## DATASET EXTRACT
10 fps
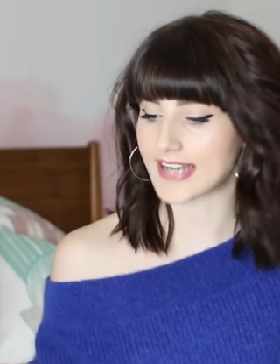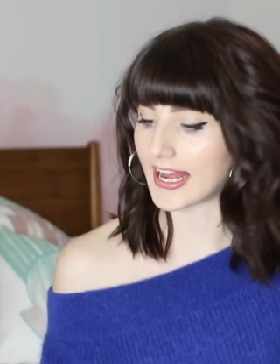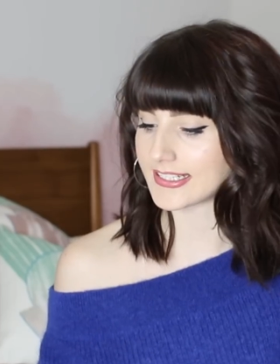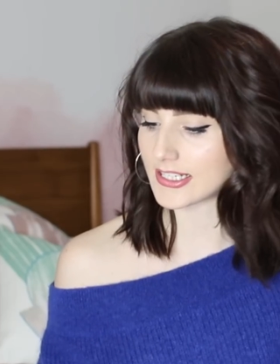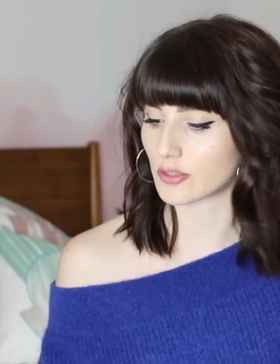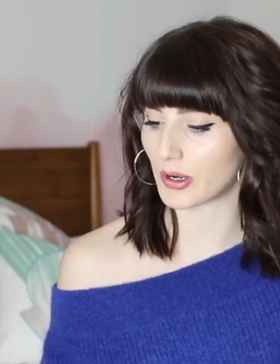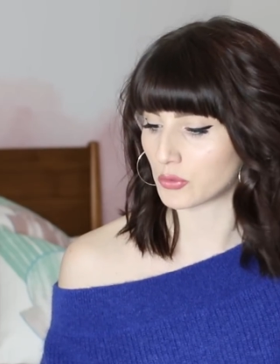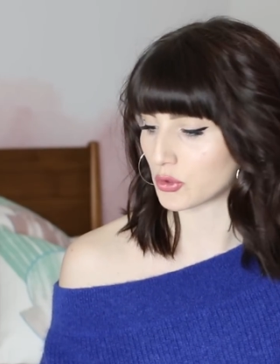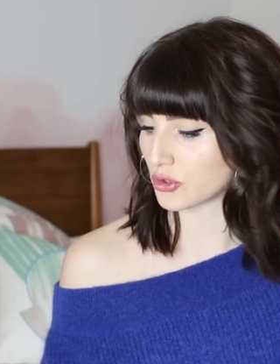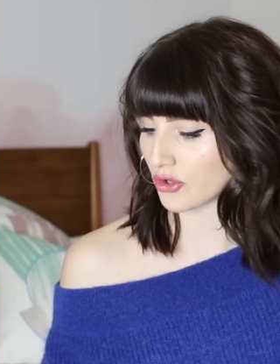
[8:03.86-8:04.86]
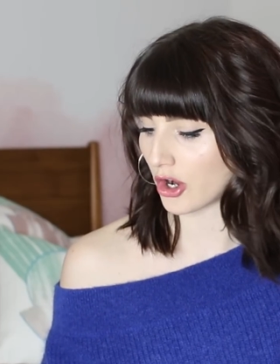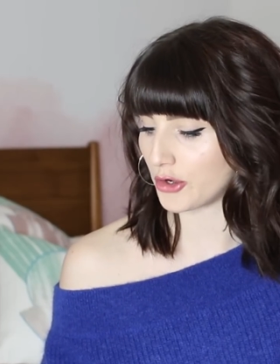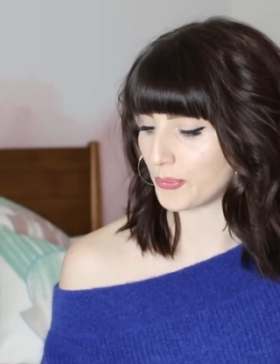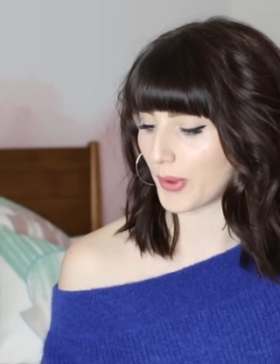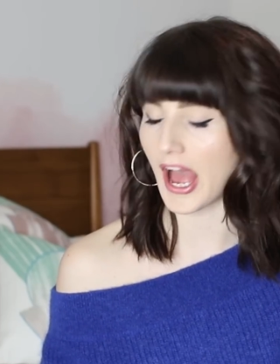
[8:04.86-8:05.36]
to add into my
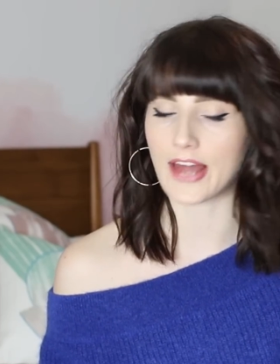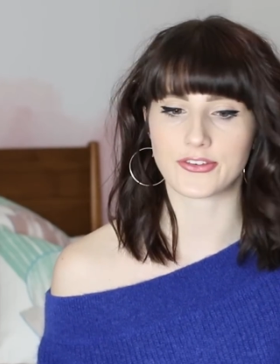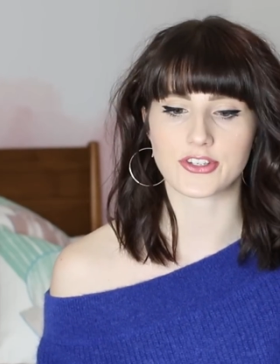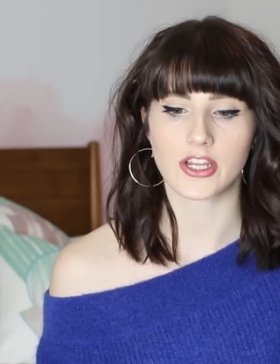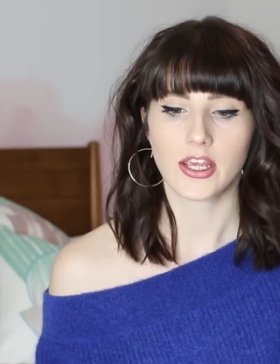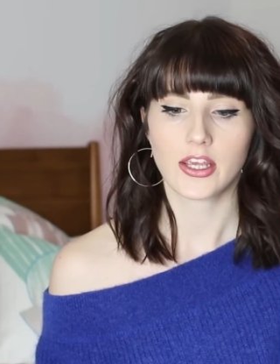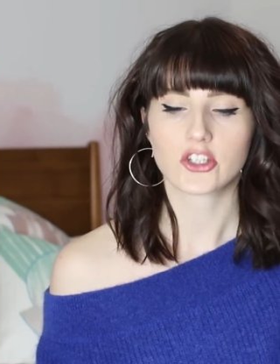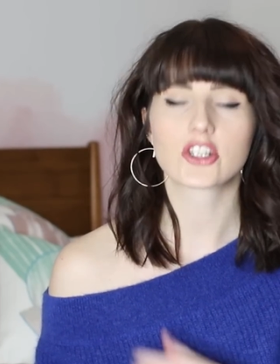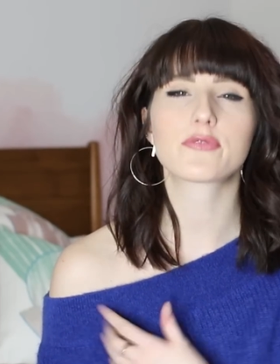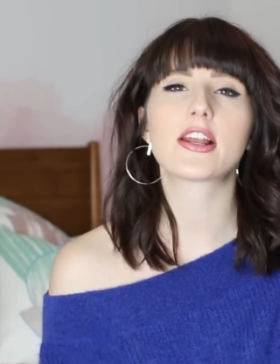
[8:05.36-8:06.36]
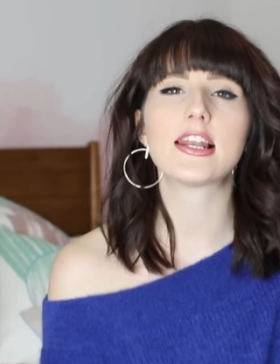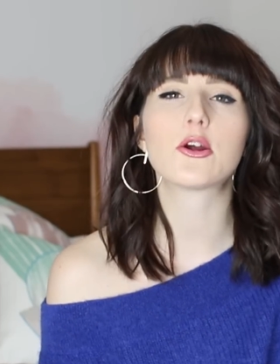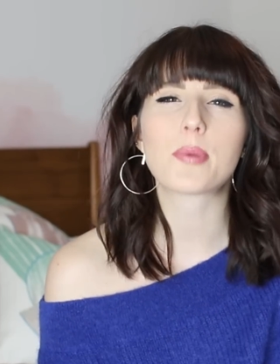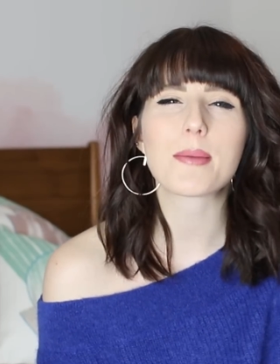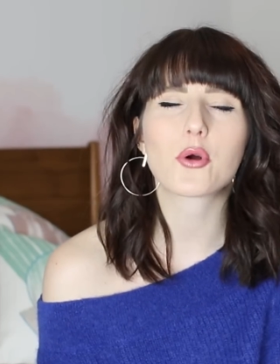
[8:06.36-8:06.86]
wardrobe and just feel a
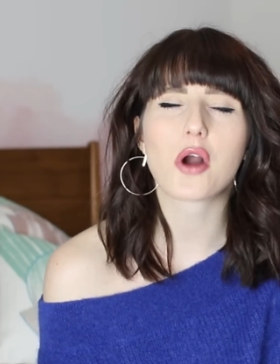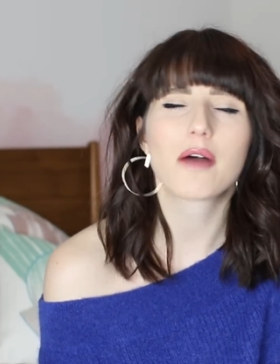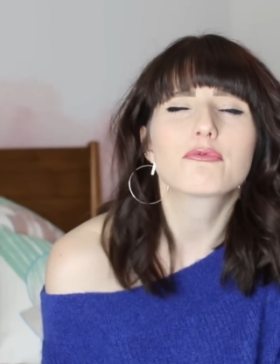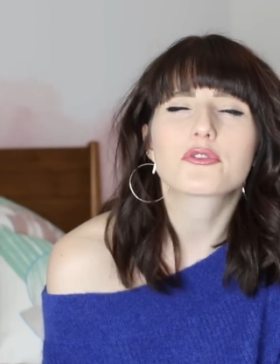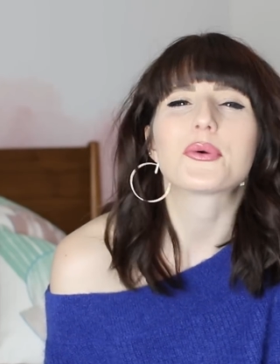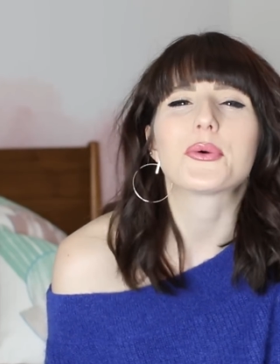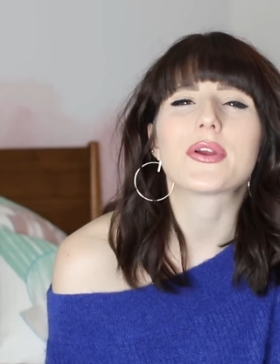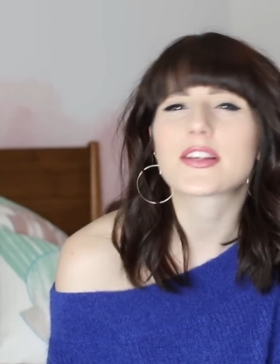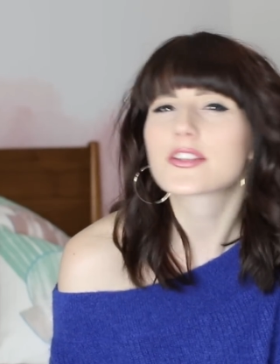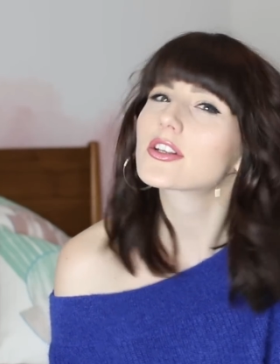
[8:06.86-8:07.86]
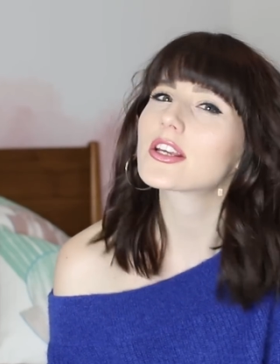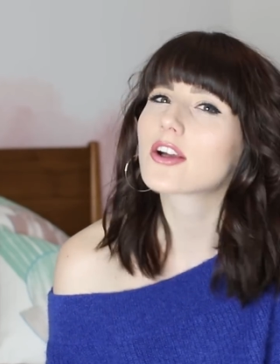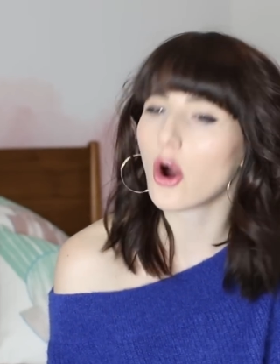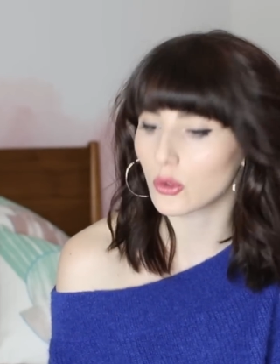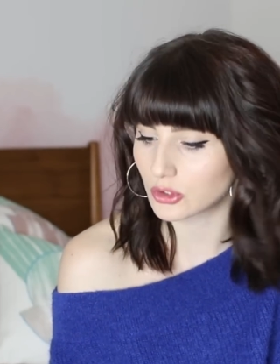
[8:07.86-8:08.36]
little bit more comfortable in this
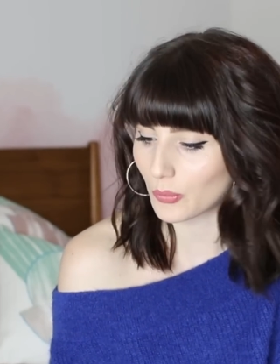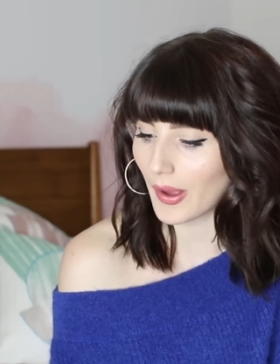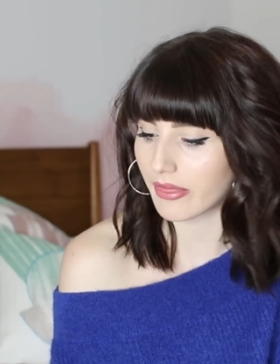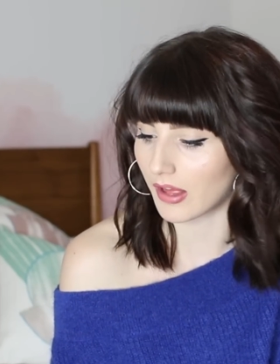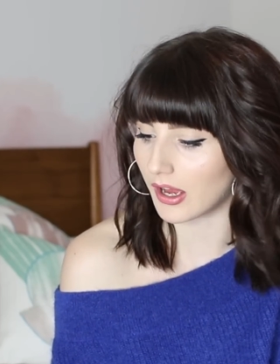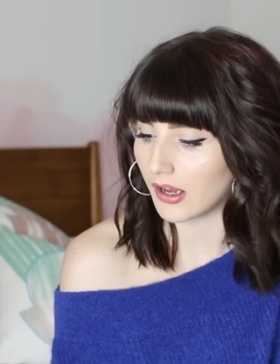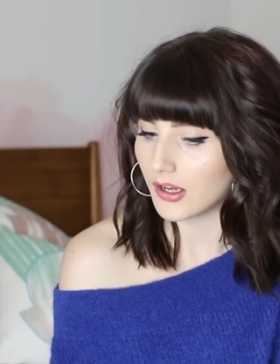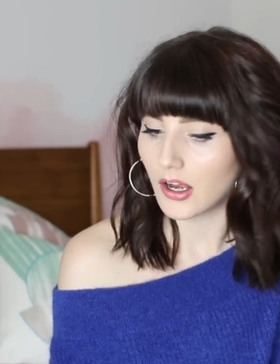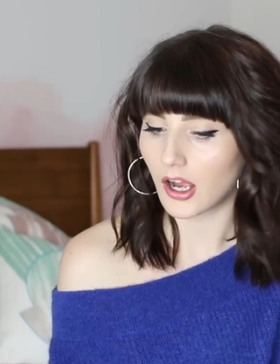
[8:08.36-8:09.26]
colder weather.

## WORK INSTRUCTIONS
From the line containing "[8:03.86-8:04.86]" through the last line of the entries, copy each line exactly and only those, skipping all pictures.

## RESPONSE BOX
[8:03.86-8:04.86]
[8:04.86-8:05.36]
to add into my
[8:05.36-8:06.36]
[8:06.36-8:06.86]
wardrobe and just feel a
[8:06.86-8:07.86]
[8:07.86-8:08.36]
little bit more comfortable in this
[8:08.36-8:09.26]
colder weather.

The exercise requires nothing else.